14. “Race and Revolution: Home/Land” at the Lewis Latimer House Museum
February 8 through June 14
The exhibition Race and Revolution: Home/Land will open at the Lewis Latimer House Museum in Flushing on February 8. The fourth installment in a series exploring systemic racism in the United States, the exhibit looks at the influence of the Fugitive Slave Act of 1850 on Lewis Latimer, an African American inventor and son of slaves. Home/Land pairs stories from escaped slaves during the Fugitive Slave Act era with stories of families migrating to the U.S. today.
The Ark of Return memorial is located on the United Nations Visitor Plaza; Photo courtesy of the UN.
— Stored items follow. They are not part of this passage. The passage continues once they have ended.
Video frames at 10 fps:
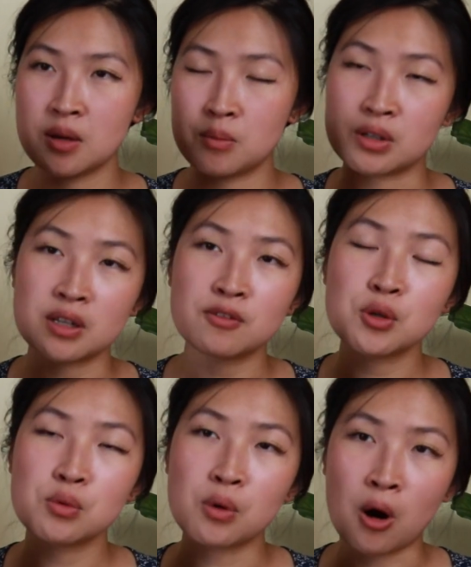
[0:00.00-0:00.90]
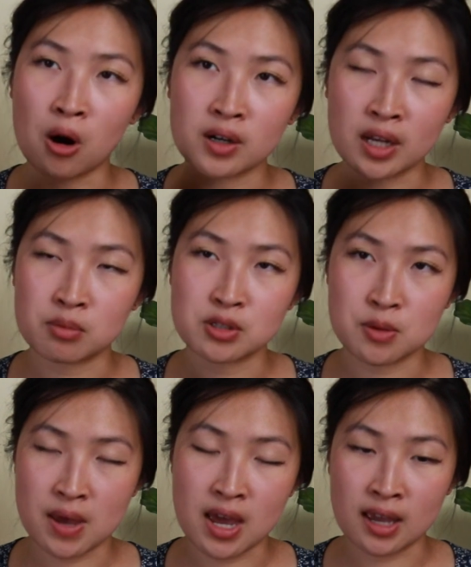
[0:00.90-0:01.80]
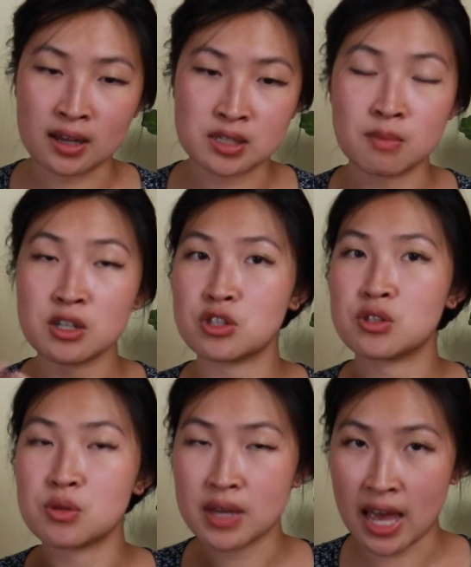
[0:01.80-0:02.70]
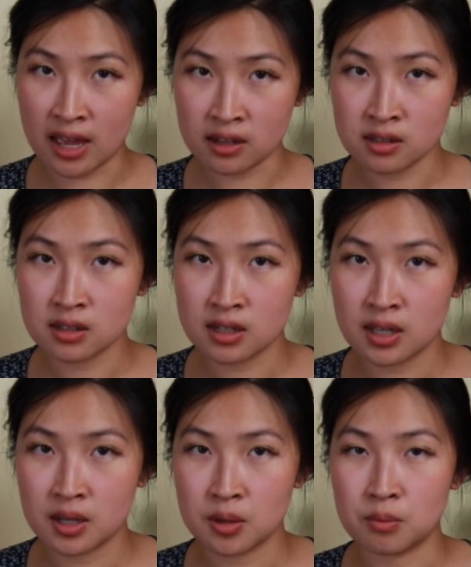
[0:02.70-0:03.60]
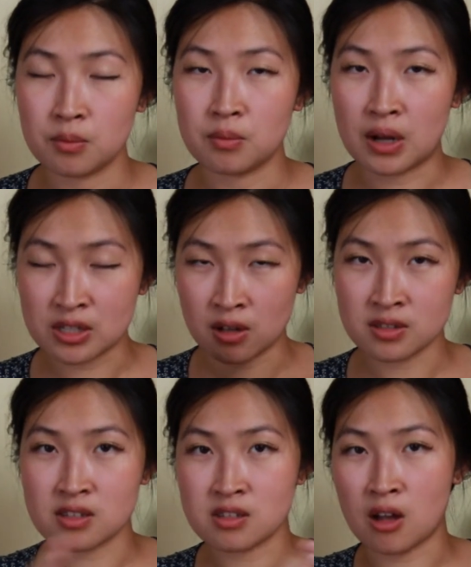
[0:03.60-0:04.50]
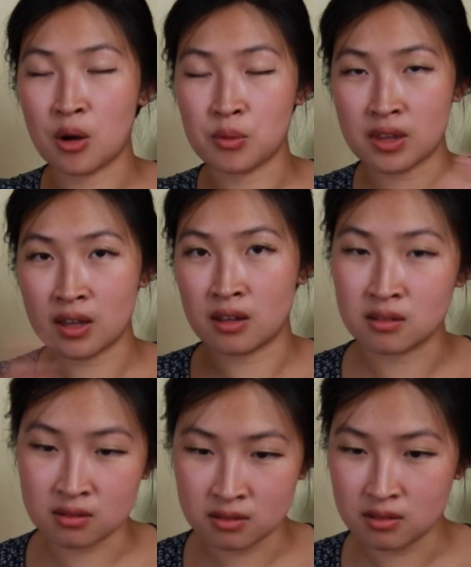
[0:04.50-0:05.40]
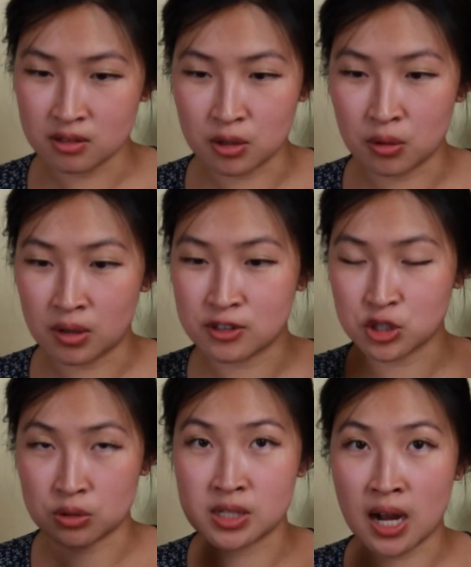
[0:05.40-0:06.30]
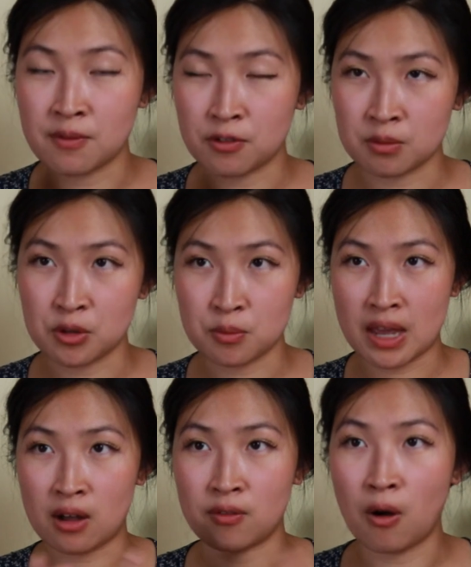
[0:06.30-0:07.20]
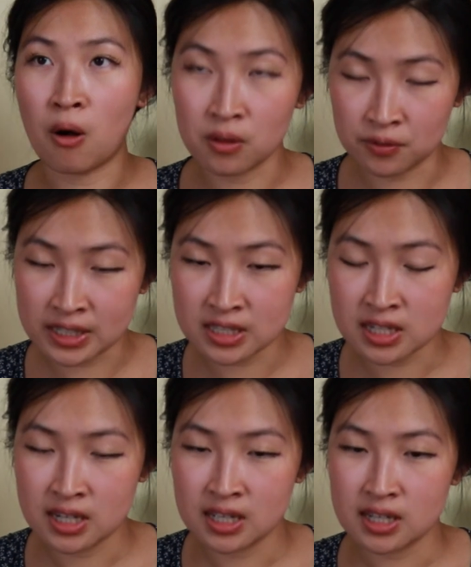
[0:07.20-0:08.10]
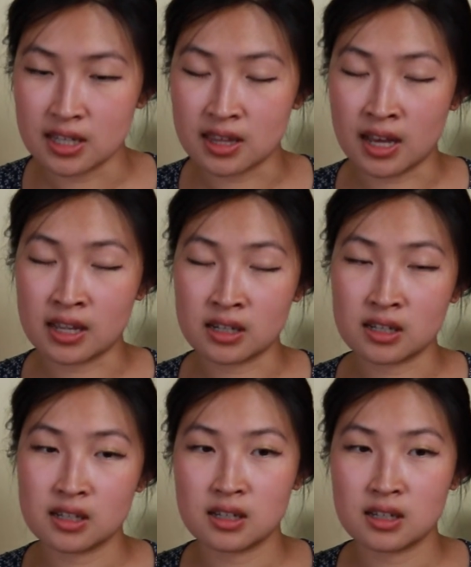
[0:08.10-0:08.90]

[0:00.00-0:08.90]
But if you are able to pay as much as you can, as long as it's not within, a short time frame and you pay off all of it, then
15. Black History Month Tour at the United Nations
Monday-Friday throughout February
Take a special black history-themed tour at the United Nations this month that focuses on the contributions to the U.N. made by those of African descent. The one-hour guided tour includes a stop at the Ark of Return, a permanent memorial that marks the International Day of Remembrance of the Victims of Slavery and the Transatlantic Slave Trade. Located on the United Nations Visitors Plaza, the memorial was designed by Haitian American architect Rodney Leon. Visitors will also get inside the Security Council Chamber, the Trusteeship Council Chamber, and the General Assembly Hall. Taking place every Monday through Friday at 2:30 p.m. during the month of February, the tour costs $22 for adults, $15 for students and seniors, and $12 for children.
16. Afropolitan NYC 2020
Afropolitan, an organization that aims to connect those of African descent around the world, will hold a celebration of black heritage in honor of Black History Month. On February 22, make connections over cocktails and local bites at the social club, Blue Midtown. The first 50 guests gain free admission; regular admission costs $20.